Гуанако очень хотел навсегда остаться в Порту или, например, прямо сейчас сбежать в пассажирскую бухту и искупаться-таки, но вместо этого он решительно пнул дверь, ведущую к Максиму.
— И чё это было? — заявил он с порога и, сползши по двери, уселся на корточки (бодяга с наркотой оказалась круче, чем можно было предположить).
Максим молчал.
Так как бодяга с наркотой оказалась круче, чем можно было предположить, молчание Максима пришлось к месту.
Про таких хороших парней как Максим пишут скучные, плоские книжки без неожиданных подстав через каждые двадцать страниц. Фантастику с гражданским пафосом или что-то вроде.

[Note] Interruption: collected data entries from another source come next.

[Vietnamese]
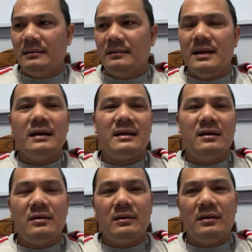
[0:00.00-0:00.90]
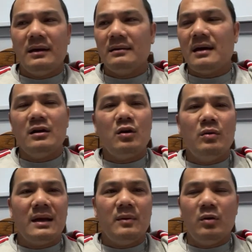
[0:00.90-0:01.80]
người dân người ta lo gọi là cần cù
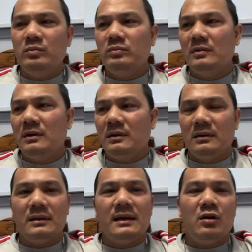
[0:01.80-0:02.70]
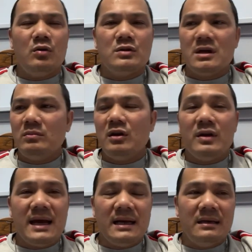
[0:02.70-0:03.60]
làm lụng người ta lo cuộc sống ta lo
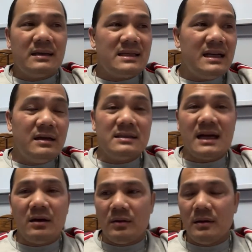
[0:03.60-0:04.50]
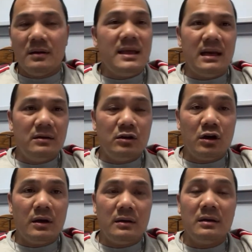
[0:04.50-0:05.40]
gia đình ta xây dựng xã hội vậy là được
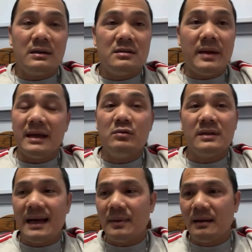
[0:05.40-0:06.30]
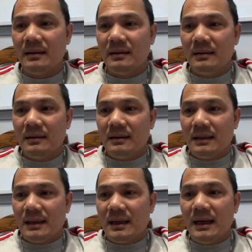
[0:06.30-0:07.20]
rồi đó là sứ mạng của người ta mà
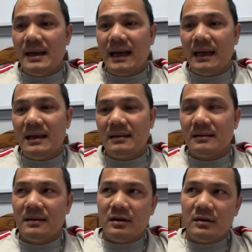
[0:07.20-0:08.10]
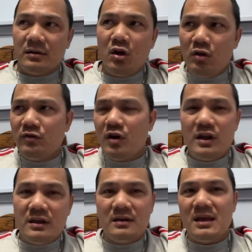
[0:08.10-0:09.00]
thì để đối phó với
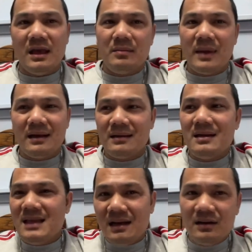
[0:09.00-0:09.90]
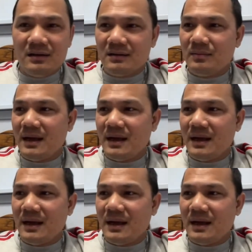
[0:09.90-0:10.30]
những chuyện mang tính chiến lược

Потому что такие хорошие парни как Максим предсказуемы, а фантастическим сюжетам, разворачивающимся в запутанных реалиях выдуманных
миров, для равновесия нужны предсказуемые герои.— Более предсказуемо было бы, если б ты палил по мне, — высказался в потолок Гуанако. — Ты меня удивил. Уважаю.
Максим крякнул где-то там в недрах комнатушки.
Один раз удивил — и хватит пока. Зато как!
Те же Охрович и Краснокаменный, впрочем, не удивились.
Охрович и Краснокаменный перед выездом на ритуал священного переодевания чучела позвонили Святотатычу, а тот сказал, что Димы нет, а сам он так забегался с аппаратурой, спизженной у Бедроградской гэбни (государственная символика очень уж почесала глубоко анархический менталитет Серьёзных Людей из Порта), что думал, Охрович и Краснокаменный Диму и увезли.
Охрович и Краснокаменный подождали, пока Святотатыч выяснит, с кем последним видели Диму, и, услышав ответ, мгновенно рванули по квартирам Максима. По отдельности, ибо квартир две.
У Охровича и Краснокаменного есть чутьё и нет идиотской веры в лучшее.
— Ты б всё же дал какой-нибудь комментарий, — попросил Гуанако, сфокусировавшись-таки на Максиме.
Максим как Максим, только мрачный и какой-то пустой. Привязанный к батарее целым букетом любимых узлов Святотатыча. Без морской подготовки такие даже со свободными руками не распутаешь.
У Максима на правой руке совсем побелели пальцы, и Гуанако всё же принял кое-как вертикальное положение, потому что его вдруг очень припёрло ослабить Максиму петлю.
Максим не понял, брыкнулся, выкрикнул:
— Вы издеваетесь?!
То есть не выкрикнул — вышептал скорее уж. Но в любом случае — «вы».
Странно, непривычно, давно-это-было. Опять сбивается. Зачем?
— Нет, — честно ответил Гуанако.
Издеваться — это ходить в шелковой рубахе к бывшему командиру, например. Да и то.
— Тогда пристрелите меня к лешему, — выплюнул («вы»!) Максим.
— Приплыли, ёба.
— Я не хочу разговаривать, объяснять, оправдываться. Не хочу.
Гуанако вмазал ему с ноги куда-то в грудь. Несерьёзно, безо всякого желания.
— Дай угадаю: так ты станешь общительней, потому что тебя задевает, когда по-хорошему. По-плохому проще?
Максим мотнул тяжёлой головой, но вышло уже менее убедительно, чем раньше.
— Прости, не сообразил сразу, — Гуанако картинно вздохнул, пытаясь вспомнить шелково-рубаховые ощущения. — Наверное, чтобы ты сам захотел мне что-то рассказать, я должен тебя демонстративно не слушать. Ты не умеешь по-человечески, ты же пресмыкаться любишь.
Как желваки-то заходили, а.
Нести всю эту чушь было неловко. Особенно неловко — потому что эффект, увы, наличествовал.
— Только предупреждаю сразу: совсем уж эталонным Габриэлем Евгеньевичем морду воротить я не смогу, ага?
— Перестаньте паясничать! — рявкнул Максим, и это вышло у него отлично.
Этак преподавательски. Если не гэбенно.
Гуанако даже задумался на секунду, от кого он чаще слышал в своей жизни «перестаньте паясничать» — от преподавателей или от разнообразных голов гэбен?